Enterprises I work with are investing in AI. Budget is flowing, pilots are launching, vendor partnerships are forming. The activity is real.
But when I ask what measurable business value all of this has actually delivered, the conversation tends to stall. There's plenty of activity, but not much to show for it in terms of outcomes.
I call this the AI Value Gap: the growing distance between AI investment and AI impact.
What the gap looks like
You'll recognise at least one of these:
- A portfolio of AI initiatives, but no clear line of sight from any of them to the P&L
- A data science team that's busy but can't articulate their business contribution in terms the CFO understands
- AI spending buried in the technology budget, invisible to the business leaders who should be sponsoring it
- Demos that impress but never translate into changed processes or better decisions
The gap isn't about bad technology or incompetent teams. It's a misalignment between how organisations invest in AI and how they create value from it.
Why the gap exists
Three forces create and sustain the AI Value Gap.
Technology-led framing
Most AI programmes start with the technology. "We have this data, what can AI do with it?" It sounds reasonable, but it inverts the logic of value creation. Value starts with a business problem, not a technical capability. When you lead with technology, you end up with solutions looking for problems.
Missing middle management
The conversation about AI happens a lot at two levels: the C-suite and the technical teams. The people in the middle, the operational leaders who actually run the business, are often missing. They're the ones who know where the real inefficiencies are, where decisions get stuck, and where value gets lost. Without them, AI investment lands in the wrong places.
Short-term measurement
AI value often takes 12 to 18 months to materialise fully. But most organisations measure quarterly.
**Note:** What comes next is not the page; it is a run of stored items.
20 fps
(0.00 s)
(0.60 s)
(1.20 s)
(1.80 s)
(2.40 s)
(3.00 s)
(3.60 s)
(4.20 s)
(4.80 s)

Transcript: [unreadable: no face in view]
This mismatch means AI initiatives get defunded before they've had a chance to prove their worth, or they get measured on proxies (models deployed, data processed) instead of outcomes (revenue gained, costs avoided, decisions improved).
Closing the gap
Organisations that close the AI Value Gap move through three stages.
Stage 1: Align
Connect every AI initiative to a specific business outcome. Not "improve efficiency" but "reduce claim processing time from 14 days to 3 days, saving £2.4M annually." If you can't write that sentence, don't go ahead with the initiative.
Stage 2: Embed
Move AI from a technology project and "just try it out and see what you can do with it" to a business capability. This means business leaders own the outcomes, technology teams enable the delivery, and the operating model supports both. The AI team isn't a service desk. They're embedded partners.
Stage 3: Measure
Build a measurement framework that tracks leading indicators (adoption, process change) and lagging indicators (financial impact, customer outcomes). Report this to the board in business language, not technical language.
What this means for you
If you suspect you have an AI Value Gap, here's where to start:
Audit your current portfolio. For each AI initiative, write down the specific business outcome it delivers. If you can't, that's your gap.
Involve operational leaders. Bring the people who run the business into the AI conversation. They know where the value is.
Extend your measurement horizon. Give AI initiatives 12 to 18 months to prove business value, with quarterly check-ins on leading indicators.
The AI Value Gap isn't inevitable. But closing it requires a deliberate shift from technology-led investment to value-led transformation. That shift starts with one honest question: "What is this actually worth to the business?"